# Painting a Woodstove Brick Hearth



## skiwindjunkie (Aug 29, 2009)

I am going to paint a brick hearth backsplash the same color as my walls. What is the best application for this? My plan was to wash the brick with Dirtec. Let dry. Do I need to clean the brick? Caulk any cracks in the grout lines. Prime with a Kilz latex primer ext/int. Then paint with a latex paint two coats-semi gloss interior. Is this correct? What seen would be the best? Should I use a specific latex paint for masonry so it does not yellow from the heat?
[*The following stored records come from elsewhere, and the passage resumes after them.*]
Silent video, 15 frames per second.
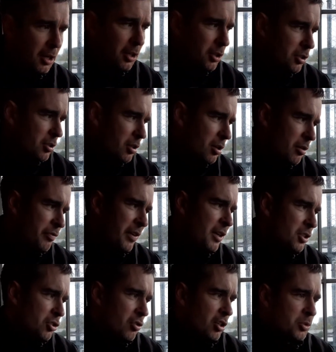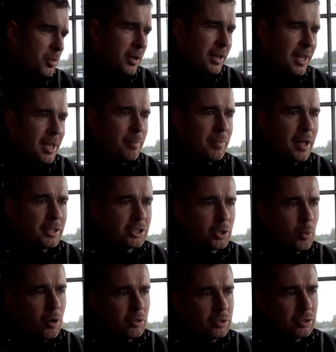So fingers crossed we can keep that
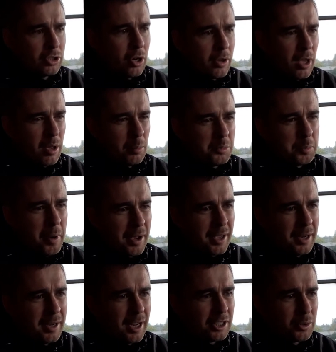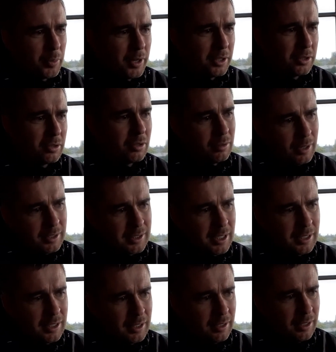squad. Tongy comes back in next week, so like I
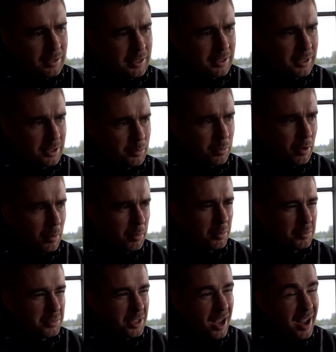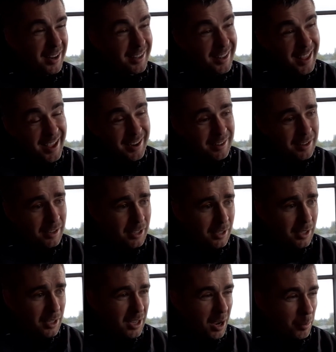said, decision problems, and then
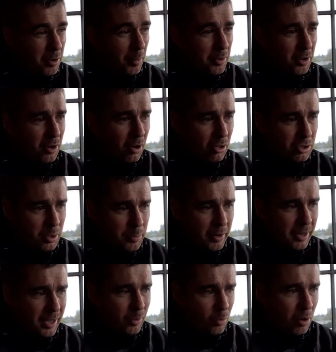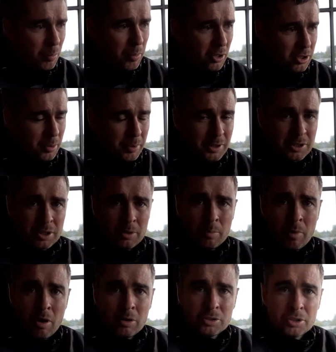I'm probably going to look to bring in 1, possibly 2
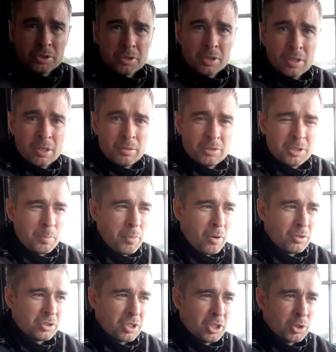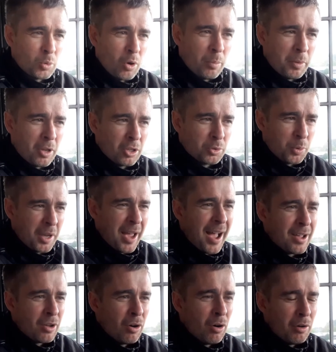more, just to bolster the squad, because we
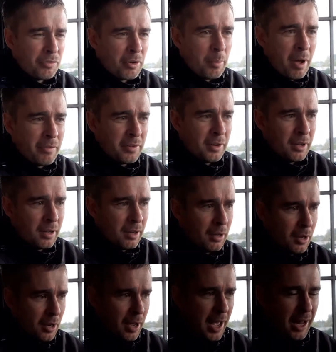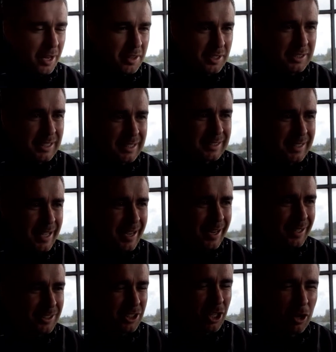can go from having a healthy
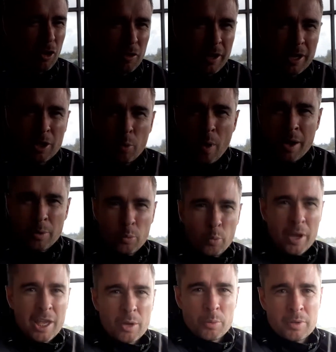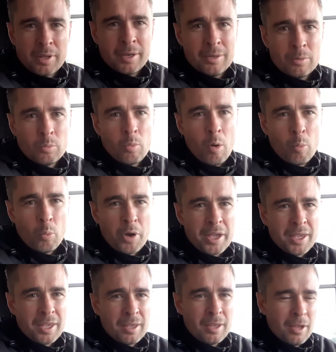16 to looking quite weak within 1
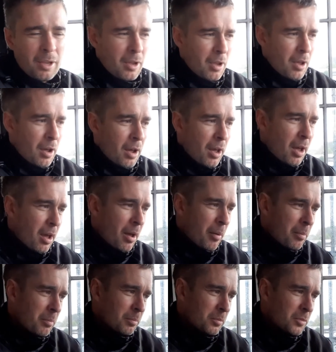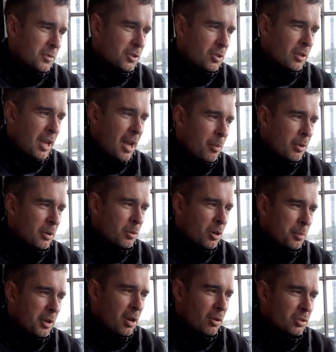week. So yeah, we're going
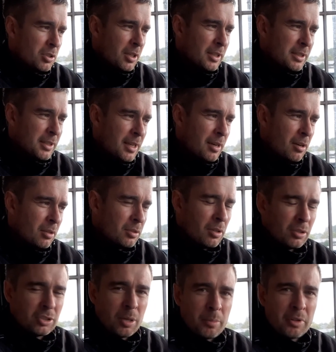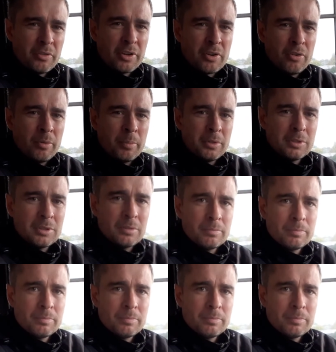to be constantly staying on top of the recruitment.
I will be getting my paint at Home Depot. Hey Thanks!


----------



## Bob Mariani (Dec 1, 2008)

worse statement was getting paint form Home Depot or Lowes. Both are low end and quality paints are always a better value. Use masonry paint after proper cleaning. Heat has nothing to do with this application of paint type.


----------



## skiwindjunkie (Aug 29, 2009)

that was helpful


----------



## skiwindjunkie (Aug 29, 2009)

*Finished*

Since I did not get any useful advice I thought I would post my finished product. I did not wash the brick as it was clean. I used a Kilz 2 latex primer. Then I caulked brick gaps & holes as well as the trim with Phenoseal Vinyl Adhesive Caulk. Two coats of Glidden's evermore interior latex eggshell paint. I also painted the woodstove with High Heat Black RustOleum. I did not use the advice from this website but did ask at stores & researched it on the internet with better answers.


----------



## chrisn (Dec 23, 2007)

Please post back after you have had a fire going for a few days.:whistling2:


----------



## skiwindjunkie (Aug 29, 2009)

Had a fire almost every night since. The stove had a mild smell from the woodstove paint on the first fire but so far it looks and works GREAT!


----------



## DUDE! (May 3, 2008)

It looks very nice, good job


----------